Dataset entries:

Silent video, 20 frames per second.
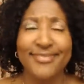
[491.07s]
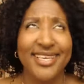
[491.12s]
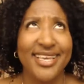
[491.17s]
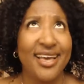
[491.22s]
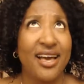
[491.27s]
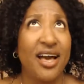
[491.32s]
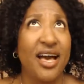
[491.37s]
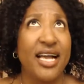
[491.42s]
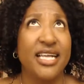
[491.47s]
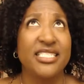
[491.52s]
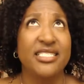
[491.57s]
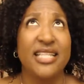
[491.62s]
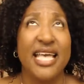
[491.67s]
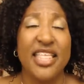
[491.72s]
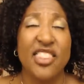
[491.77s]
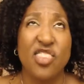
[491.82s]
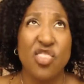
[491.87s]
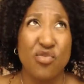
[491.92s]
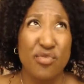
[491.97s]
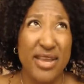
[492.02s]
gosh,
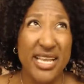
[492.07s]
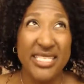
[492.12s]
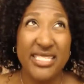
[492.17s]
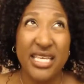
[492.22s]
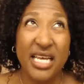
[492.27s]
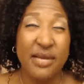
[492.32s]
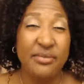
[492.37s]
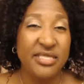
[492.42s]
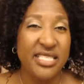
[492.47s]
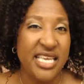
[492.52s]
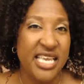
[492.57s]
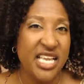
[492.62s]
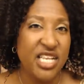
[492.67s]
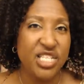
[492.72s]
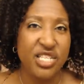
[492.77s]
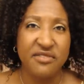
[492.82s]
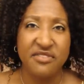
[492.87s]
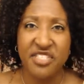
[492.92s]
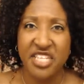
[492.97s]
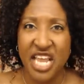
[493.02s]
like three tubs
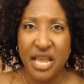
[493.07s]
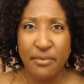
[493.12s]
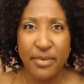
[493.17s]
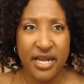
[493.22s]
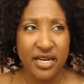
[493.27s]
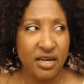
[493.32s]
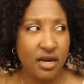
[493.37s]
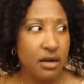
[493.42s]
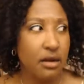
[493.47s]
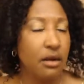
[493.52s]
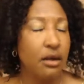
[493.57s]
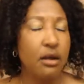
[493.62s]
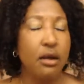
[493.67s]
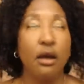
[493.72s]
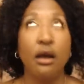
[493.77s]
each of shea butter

> [What the task requires] The entries are to be printed exactly as written; the pictures are to be left out.

> [Exercise response]
Silent video, 20 frames per second.
[491.07s]
[491.12s]
[491.17s]
[491.22s]
[491.27s]
[491.32s]
[491.37s]
[491.42s]
[491.47s]
[491.52s]
[491.57s]
[491.62s]
[491.67s]
[491.72s]
[491.77s]
[491.82s]
[491.87s]
[491.92s]
[491.97s]
[492.02s]
gosh,
[492.07s]
[492.12s]
[492.17s]
[492.22s]
[492.27s]
[492.32s]
[492.37s]
[492.42s]
[492.47s]
[492.52s]
[492.57s]
[492.62s]
[492.67s]
[492.72s]
[492.77s]
[492.82s]
[492.87s]
[492.92s]
[492.97s]
[493.02s]
like three tubs
[493.07s]
[493.12s]
[493.17s]
[493.22s]
[493.27s]
[493.32s]
[493.37s]
[493.42s]
[493.47s]
[493.52s]
[493.57s]
[493.62s]
[493.67s]
[493.72s]
[493.77s]
each of shea butter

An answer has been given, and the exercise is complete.